A moderate Baptist organization in Missouri reiterated its support for a provision in the federal tax code barring churches from endorsing or opposing political candidates that has suddenly emerged as an issue in one of the most-watched U.S. Senate races in the nation.
Churchnet — a ministry network of 150 churches with 43,000 members also known as the Baptist General Convention of Missouri – issued a statement Aug. 26 opposing repeal of the “Johnson Amendment,” a proposal making headlines in the Show-Me State as part of an effort to unseat incumbent Democrat Sen. Claire McCaskill.
Republican Attorney General Josh Hawley told a recent gathering of ministers that he supports ending the rule added to the tax code in 1954 that bars 501(c)3 charities that benefit from tax-exempt status from trying to interfere in an election.
Hawley, former general counsel of the Becket Fund for Religious Liberty, said at an Aug. 21 gathering in St. Louis sponsored by the Family Research Council that he believes the ban is unconstitutional.
“Back at the firm where I used to work, we used to have a challenge to the IRS we would issue every year,” Hawley says in an excerpt from an audio recording of the comments published by the St. Louis Post-Dispatch. “We’d say: ‘Listen, why don’t you go ahead and fine a pastor for preaching his convictions from the pulpit? Why don’t you go ahead and do it? Just try it, and we’ll take the case.”
“Now, they’ve never taken us up on it,” the Senate hopeful said. “The IRS blusters and they threaten but they would never do it, because it is unconstitutional. It is just absolutely unconstitutional to try to tell pastors or ministers of the gospel of whatever kind what they can or cannot say from the pulpit.”
Churchnet, a member body of the Baptist Joint Committee for Religious Liberty that last year joined a large coalition of faith groups opposing President Donald Trump’s stated goal of repealing the Johnson Amendment, says the rule is good for churches.
“The ‘Johnson Amendment’ protects house of worship from candidates seeking endorsement during a political campaign,” said Brian Ford, executive director of Churchnet. “As a life-long Baptist and ordained pastor, I can’t imagine how damaging it would be to erase this legislation for local churches across the nation.”
“As members of the Body of Christ, we are called to be in community with one another, even those we disagree with on a myriad of political and social issues,” said Ford, who has led the group started in the early 2000s since 2016. “We need to continue to live into this tension, not ramp it up.”
Hawley, a former constitutional law professor who clerked for U.S. Supreme Court Chief Justice John Roberts, worked on the legal team that in 2014 won a landmark case in the U.S. Supreme Court involving the Southern Baptist owners of the arts-and-crafts store empire Hobby Lobby fighting against a requirement in the Affordable Care Act that companies provide insurance to employees that covers contraceptives.
Hobby Lobby’s owners, evangelical Christians who attend Council Road Baptist Church in Bethany, Oklahoma, said paying for certain forms of contraception that prevent a fertilized egg from implanting in the mother’s womb would violate their conscience.
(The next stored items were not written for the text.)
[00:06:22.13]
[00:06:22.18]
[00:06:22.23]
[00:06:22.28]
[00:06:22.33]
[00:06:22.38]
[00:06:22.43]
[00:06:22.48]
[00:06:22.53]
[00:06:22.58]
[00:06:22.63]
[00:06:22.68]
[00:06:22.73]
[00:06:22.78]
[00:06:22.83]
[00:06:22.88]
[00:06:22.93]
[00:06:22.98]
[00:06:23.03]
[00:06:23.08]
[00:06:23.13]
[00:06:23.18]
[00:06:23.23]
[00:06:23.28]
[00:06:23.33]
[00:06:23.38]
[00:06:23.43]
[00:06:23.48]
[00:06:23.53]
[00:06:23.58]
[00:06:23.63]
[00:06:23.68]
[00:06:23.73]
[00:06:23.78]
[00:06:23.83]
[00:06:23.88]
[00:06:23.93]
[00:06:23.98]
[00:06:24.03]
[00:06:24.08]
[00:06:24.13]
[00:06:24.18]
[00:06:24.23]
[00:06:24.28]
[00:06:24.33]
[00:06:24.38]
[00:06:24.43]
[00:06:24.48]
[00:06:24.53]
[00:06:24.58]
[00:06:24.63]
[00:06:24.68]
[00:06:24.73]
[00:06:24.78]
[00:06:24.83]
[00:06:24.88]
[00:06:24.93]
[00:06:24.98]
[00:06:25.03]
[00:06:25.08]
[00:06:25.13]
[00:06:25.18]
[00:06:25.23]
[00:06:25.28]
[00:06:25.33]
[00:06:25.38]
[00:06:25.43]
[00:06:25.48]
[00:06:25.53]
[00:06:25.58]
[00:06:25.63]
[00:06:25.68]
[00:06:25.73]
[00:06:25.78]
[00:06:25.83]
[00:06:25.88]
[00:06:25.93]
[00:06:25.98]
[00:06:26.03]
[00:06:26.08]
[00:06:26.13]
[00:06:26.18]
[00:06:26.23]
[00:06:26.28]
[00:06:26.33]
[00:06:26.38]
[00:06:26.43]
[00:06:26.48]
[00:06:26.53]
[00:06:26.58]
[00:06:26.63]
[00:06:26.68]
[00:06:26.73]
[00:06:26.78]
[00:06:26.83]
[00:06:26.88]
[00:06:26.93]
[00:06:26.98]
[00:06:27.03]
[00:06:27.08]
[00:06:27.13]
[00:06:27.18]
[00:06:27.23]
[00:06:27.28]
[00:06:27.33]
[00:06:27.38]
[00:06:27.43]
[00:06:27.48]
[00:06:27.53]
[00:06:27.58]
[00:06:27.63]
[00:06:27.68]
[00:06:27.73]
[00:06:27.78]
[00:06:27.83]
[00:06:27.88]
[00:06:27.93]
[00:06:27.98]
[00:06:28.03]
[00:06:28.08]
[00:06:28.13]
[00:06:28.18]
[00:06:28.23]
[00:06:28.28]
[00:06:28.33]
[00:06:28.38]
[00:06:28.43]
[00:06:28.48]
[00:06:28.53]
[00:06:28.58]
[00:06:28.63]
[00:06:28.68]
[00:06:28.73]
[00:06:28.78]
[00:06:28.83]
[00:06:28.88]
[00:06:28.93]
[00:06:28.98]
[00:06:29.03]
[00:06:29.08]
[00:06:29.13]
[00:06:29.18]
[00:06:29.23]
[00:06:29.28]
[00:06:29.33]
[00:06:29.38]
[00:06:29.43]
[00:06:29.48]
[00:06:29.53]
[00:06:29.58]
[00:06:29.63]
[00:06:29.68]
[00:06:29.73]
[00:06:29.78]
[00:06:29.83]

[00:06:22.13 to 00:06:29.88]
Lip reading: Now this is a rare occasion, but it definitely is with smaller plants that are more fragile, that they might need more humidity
A divided Supreme Court agreed 5-4 that a federal law protecting the religious liberty rights of individual Americans also applies to closely held for-profit corporations like Hobby Lobby.
Churchnet’s upcoming fall gathering includes an address by Amanda Tyler, executive director of the Baptist Joint Committee and vocal proponent of keeping the Johnson Amendment in place.
Don Hinkle, spokesman for the 1,700-church Missouri Baptist Convention, said he thinks the rival body is out of step with a majority of the state’s Baptists.
Hinkle, editor of The Pathway newspaper and the convention’s public policy spokesman told the Springfield News-Leader that the Johnson Amendment “is designed and in effect tries to muscle the First Amendment rights of people of faith.”
“Southern Baptists have always been staunch opponents” of the ban, Hinkle said, because “it denies us our First Amendment Rights.”
The 520,000-member Missouri Baptist Convention is affiliated with the Southern Baptist Convention, a founding member of the Baptist Joint Committee that withdrew from the religious liberty coalition to open its own lobbying arm in the 1990s.
A spokesperson for McCaskill, first elected to the Senate in 2006, told local media that she opposes repeal of the Johnson Amendment.
Hawley, 38, attends the Crossing, a congregation in Columbia, Missouri, affiliated with the Evangelical Presbyterian Church. McCaskill, 65, is a Catholic.
The Senate race, one of the nation’s most important in determining whether Republicans maintain control of the Senate in 2019, is currently a dead heat, with Hawley gaining ground.
Americans for Prosperity, a libertarian conservative political advocacy group funded by billionaire brothers David and Charles Koch, recently spent $2.1 million on ads criticizing McCaskill for her support of Obamacare. The Koch brothers are also running ads against Democrats in Wisconsin and Tennessee.